Source records
* * *

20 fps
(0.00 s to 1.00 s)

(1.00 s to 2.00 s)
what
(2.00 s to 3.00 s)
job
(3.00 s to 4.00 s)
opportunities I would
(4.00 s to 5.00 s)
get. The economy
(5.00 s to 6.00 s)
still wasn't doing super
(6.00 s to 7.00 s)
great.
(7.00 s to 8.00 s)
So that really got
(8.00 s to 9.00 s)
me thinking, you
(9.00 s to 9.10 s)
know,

* * *

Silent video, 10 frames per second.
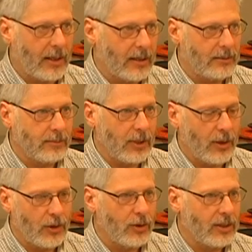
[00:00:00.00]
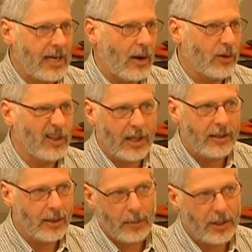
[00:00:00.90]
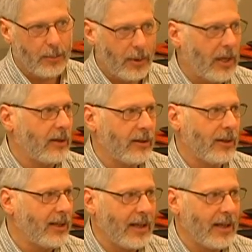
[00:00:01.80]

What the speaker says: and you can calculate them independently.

* * *

## What you have to do
Would you restate, exactly and with no pictures, the lines of the entries above from the one containing "Silent video, 10 frames per second." through the one containing "What the speaker"?

## Answer below
Silent video, 10 frames per second.
[00:00:00.00]
[00:00:00.90]
[00:00:01.80]

What the speaker says: and you can calculate them independently.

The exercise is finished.